After twelve years of wandering through Europe and North Africa, McKay returned to Harlem. Three years later, in 1937 he finished his autobiography, A Long Way From Home, in a vain attempt to strengthen its financial structure and literary. His interest in Roman Catholicism, which increases significantly in 1940, after his rejection of communism and the church officially in 1944. Although he wrote a lot of new poetry then,publish failed, a failure is responsible for the Communist Party USA made). His latest work, Selected Poems (1953) was published posthumously.

From 1932 until his death in Chicago in 1948, McKay left the United States. His interest in communism reduced to Sister Mary Anthony had taken something of the spirit of the Catholic Apostolate. It gradually came to himself to realize that Catholicism in the hope of the race, was yes, of all races. Receivedchurch in Chicago in October 1944 by Bishop Bernard Sheil and is now on the staff of Bishop Sheil school in this city.

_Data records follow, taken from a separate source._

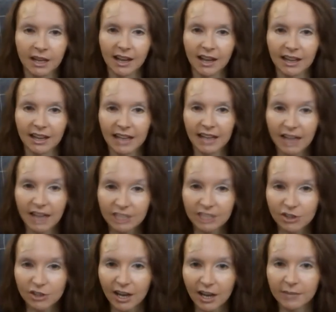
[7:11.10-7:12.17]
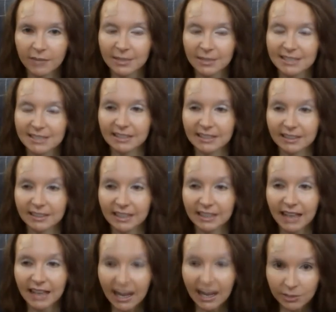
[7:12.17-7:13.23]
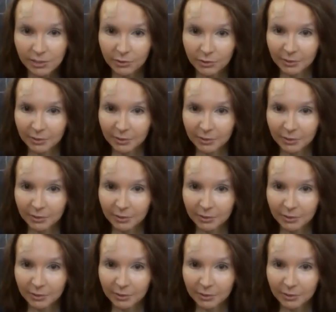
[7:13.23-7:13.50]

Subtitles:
I haven't tried mixing the actual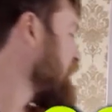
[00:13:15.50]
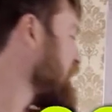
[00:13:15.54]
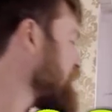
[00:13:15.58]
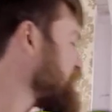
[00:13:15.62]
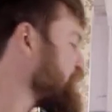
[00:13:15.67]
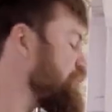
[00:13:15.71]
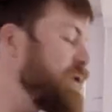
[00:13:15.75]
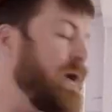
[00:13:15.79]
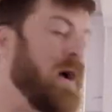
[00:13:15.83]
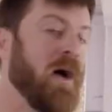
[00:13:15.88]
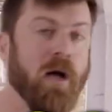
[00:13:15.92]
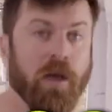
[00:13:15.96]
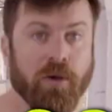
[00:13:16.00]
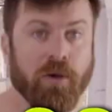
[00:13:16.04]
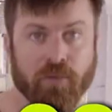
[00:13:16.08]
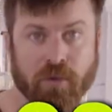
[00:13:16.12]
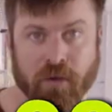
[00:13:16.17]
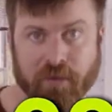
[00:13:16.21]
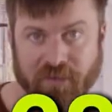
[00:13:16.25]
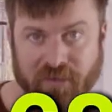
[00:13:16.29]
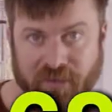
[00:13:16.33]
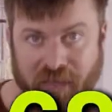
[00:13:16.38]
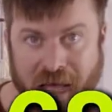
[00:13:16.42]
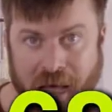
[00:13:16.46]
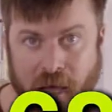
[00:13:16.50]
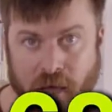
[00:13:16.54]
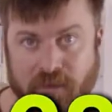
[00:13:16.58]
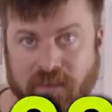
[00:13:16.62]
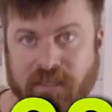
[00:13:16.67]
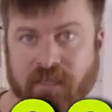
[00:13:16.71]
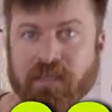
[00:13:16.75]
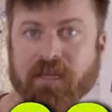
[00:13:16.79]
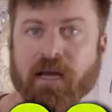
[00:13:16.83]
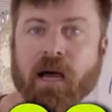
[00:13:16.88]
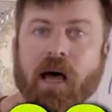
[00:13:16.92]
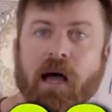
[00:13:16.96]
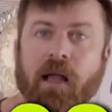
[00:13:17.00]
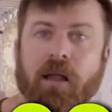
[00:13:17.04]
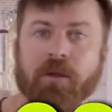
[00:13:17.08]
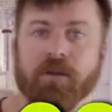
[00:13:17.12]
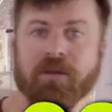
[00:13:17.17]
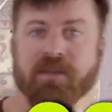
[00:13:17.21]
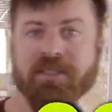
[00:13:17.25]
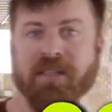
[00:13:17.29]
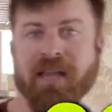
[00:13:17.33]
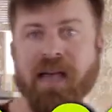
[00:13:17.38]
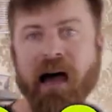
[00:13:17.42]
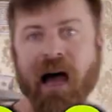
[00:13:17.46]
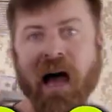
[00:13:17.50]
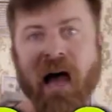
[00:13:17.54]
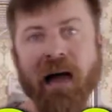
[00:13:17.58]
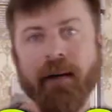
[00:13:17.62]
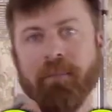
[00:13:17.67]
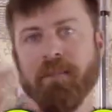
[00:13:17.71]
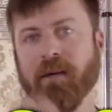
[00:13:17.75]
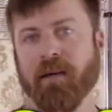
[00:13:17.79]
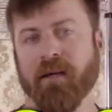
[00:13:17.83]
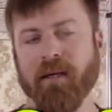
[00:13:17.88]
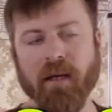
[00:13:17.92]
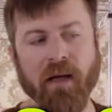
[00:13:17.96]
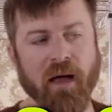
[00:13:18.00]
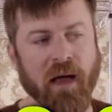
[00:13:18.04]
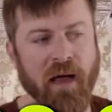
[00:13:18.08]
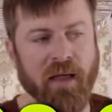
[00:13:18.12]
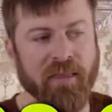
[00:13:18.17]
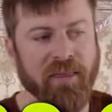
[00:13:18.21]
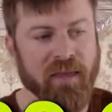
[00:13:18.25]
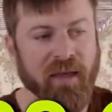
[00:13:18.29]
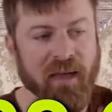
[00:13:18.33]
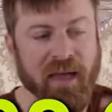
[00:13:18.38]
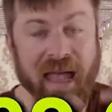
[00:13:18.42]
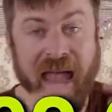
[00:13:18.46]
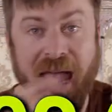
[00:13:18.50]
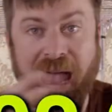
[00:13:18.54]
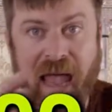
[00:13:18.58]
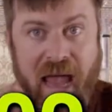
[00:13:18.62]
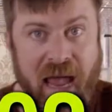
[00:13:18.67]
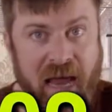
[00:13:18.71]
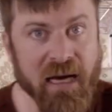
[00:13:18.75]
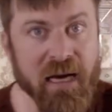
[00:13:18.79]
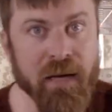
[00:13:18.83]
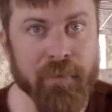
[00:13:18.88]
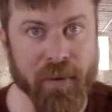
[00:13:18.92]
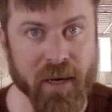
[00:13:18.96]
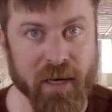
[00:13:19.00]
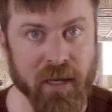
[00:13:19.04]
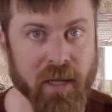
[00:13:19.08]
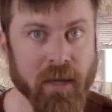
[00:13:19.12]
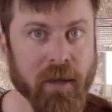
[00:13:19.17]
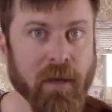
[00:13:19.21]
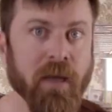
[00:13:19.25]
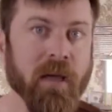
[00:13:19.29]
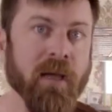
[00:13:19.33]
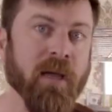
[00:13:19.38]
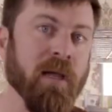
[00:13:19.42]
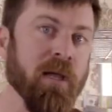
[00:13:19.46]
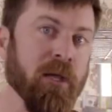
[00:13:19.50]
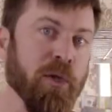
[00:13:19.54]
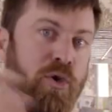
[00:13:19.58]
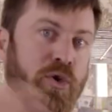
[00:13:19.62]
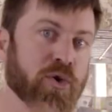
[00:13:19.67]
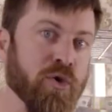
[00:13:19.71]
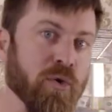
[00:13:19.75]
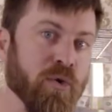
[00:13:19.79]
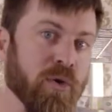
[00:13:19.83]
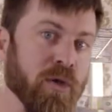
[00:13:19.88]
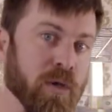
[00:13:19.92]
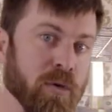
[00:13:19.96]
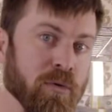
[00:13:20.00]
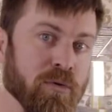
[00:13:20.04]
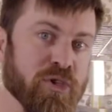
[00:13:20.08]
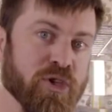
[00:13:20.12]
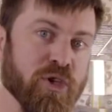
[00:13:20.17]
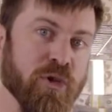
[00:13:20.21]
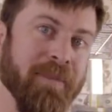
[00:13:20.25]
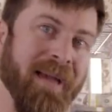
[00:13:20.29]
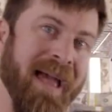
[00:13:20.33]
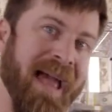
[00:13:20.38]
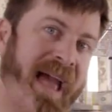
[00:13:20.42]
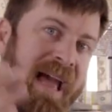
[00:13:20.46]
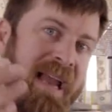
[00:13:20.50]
an extra $100,000, I think anybody can do YouTube.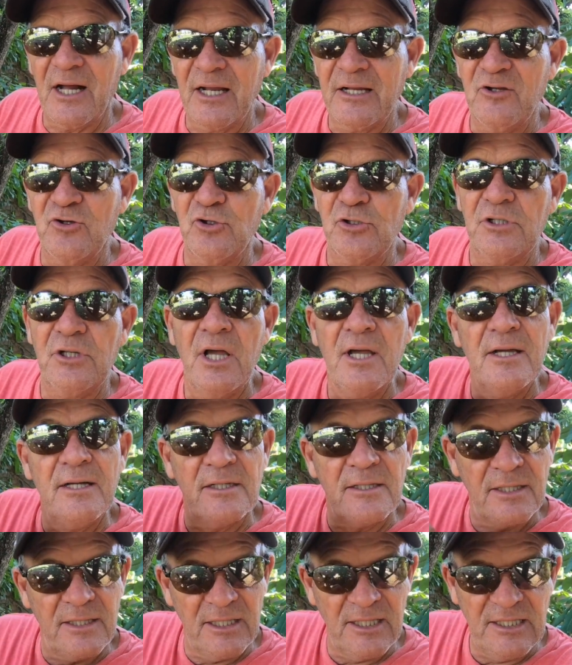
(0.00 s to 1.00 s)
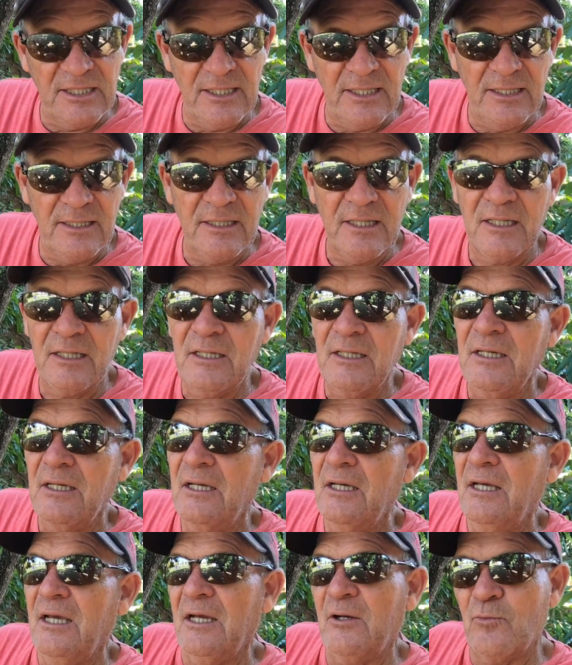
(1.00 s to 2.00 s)
I could clean
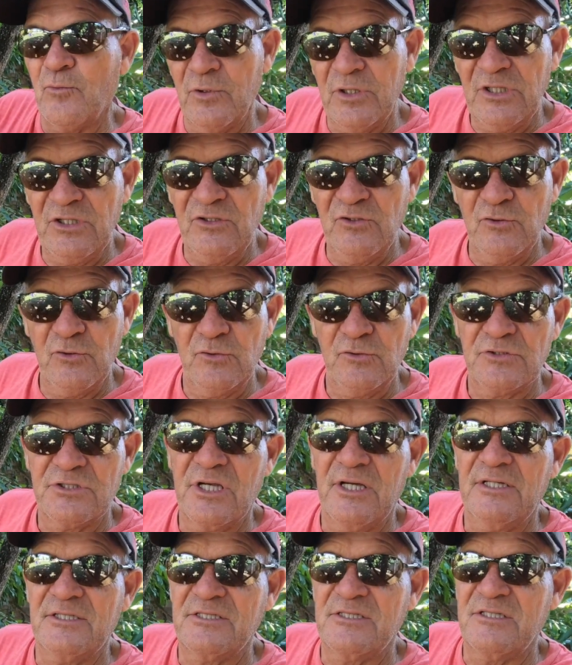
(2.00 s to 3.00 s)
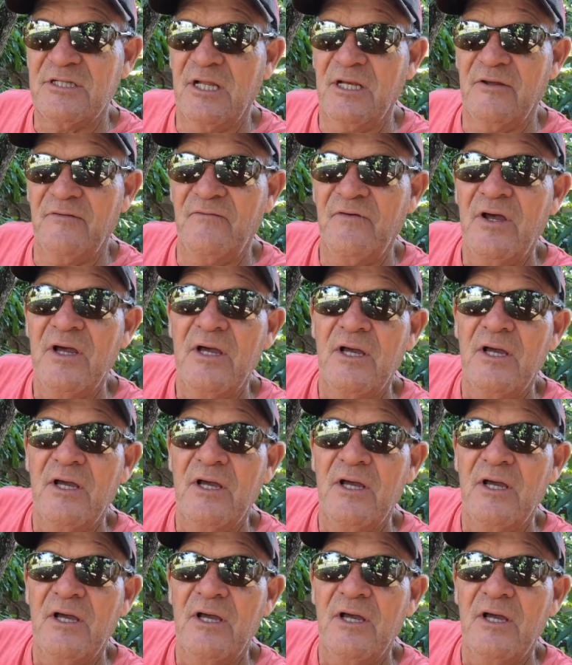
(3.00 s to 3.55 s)
and reuse instead of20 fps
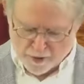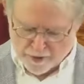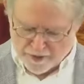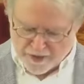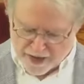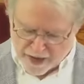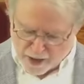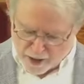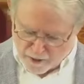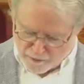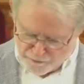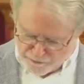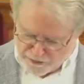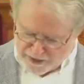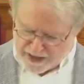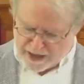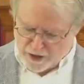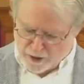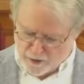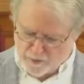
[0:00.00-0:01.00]
when they are
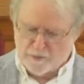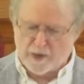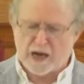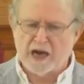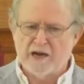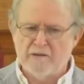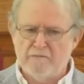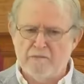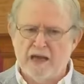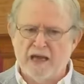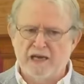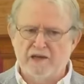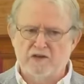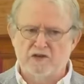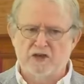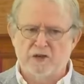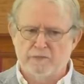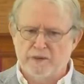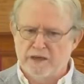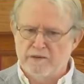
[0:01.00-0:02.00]
feared by
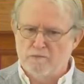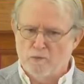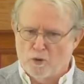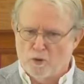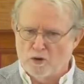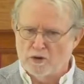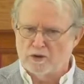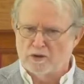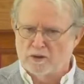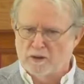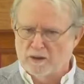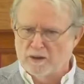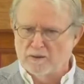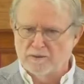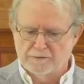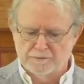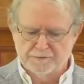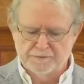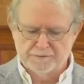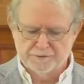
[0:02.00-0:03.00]
men to be mortal.
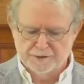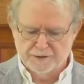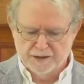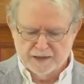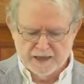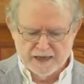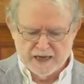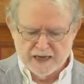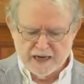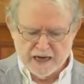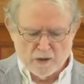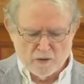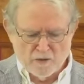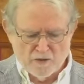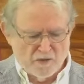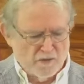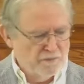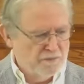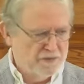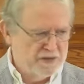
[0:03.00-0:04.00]

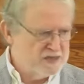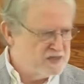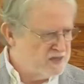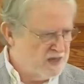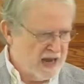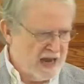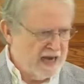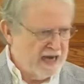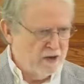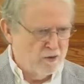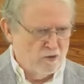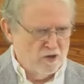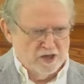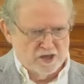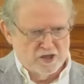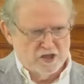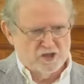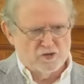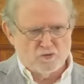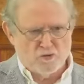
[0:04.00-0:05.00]
Now, this
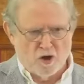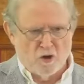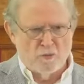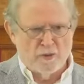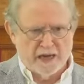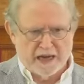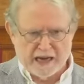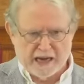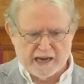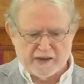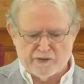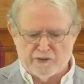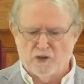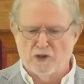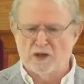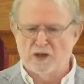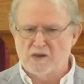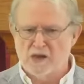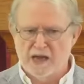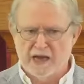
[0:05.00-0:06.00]
language is Roman
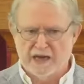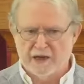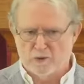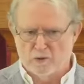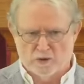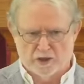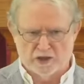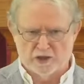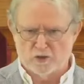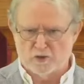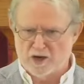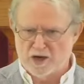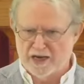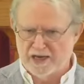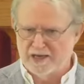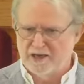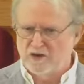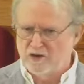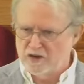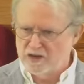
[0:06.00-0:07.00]
Catholic language,
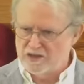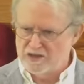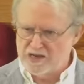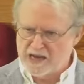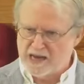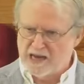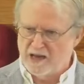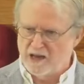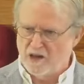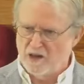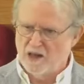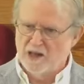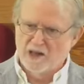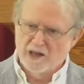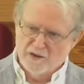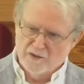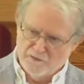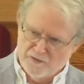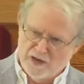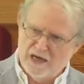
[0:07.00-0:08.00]
right? You can tell.
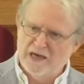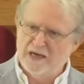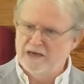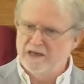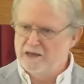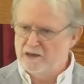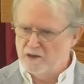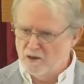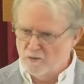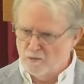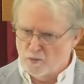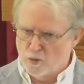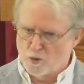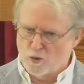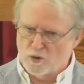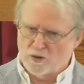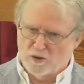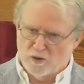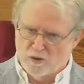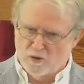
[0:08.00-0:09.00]
Venial,
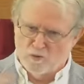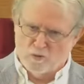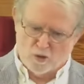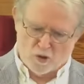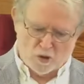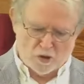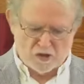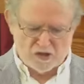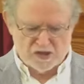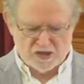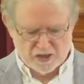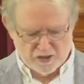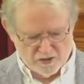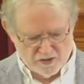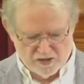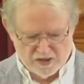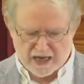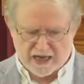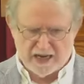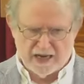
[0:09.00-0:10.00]
mortal, works that
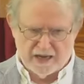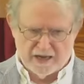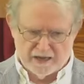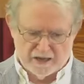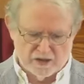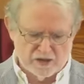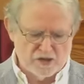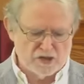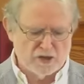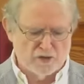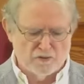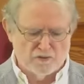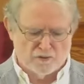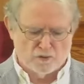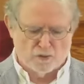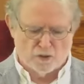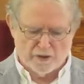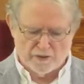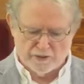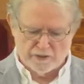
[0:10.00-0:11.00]
are dead, and so
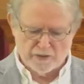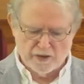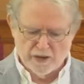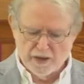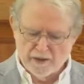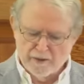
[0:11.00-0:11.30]
forth.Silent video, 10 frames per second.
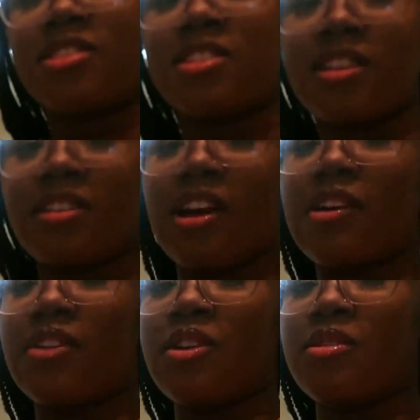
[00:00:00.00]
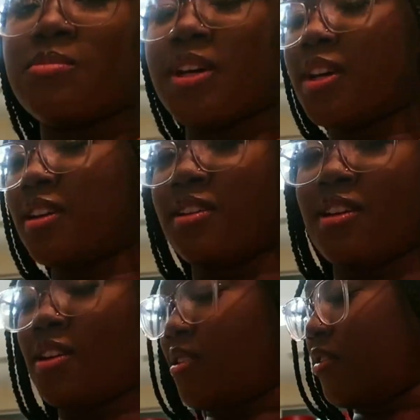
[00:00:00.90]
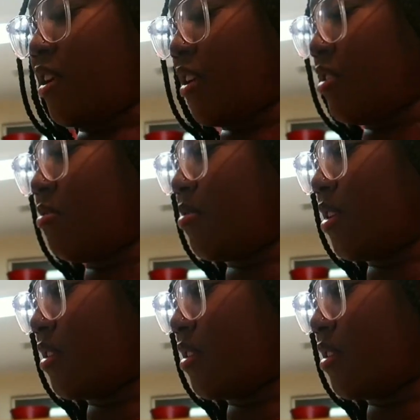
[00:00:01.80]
Since I don't have a home button, when I open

Until the mid-1940s, McKay health deteriorated, and had for several durable disease, died of a heart attack in Chicago in 1948.

McKay's work as a poet, novelist, essayist, and was seen by many as harbingers of some of the most significant moments in African-American culture. His poetry protest was seen by many as the first example of "NewNegro "spirit. His novels were sophisticated reflection on the problems and possibilities of pan-Africanism, the end of the colonial era, influencing writers of African descent throughout the world. His first poems in dialect and his set are fiction Jamaica Jamaica now seen as vital to the development literature, a Jamaican citizen.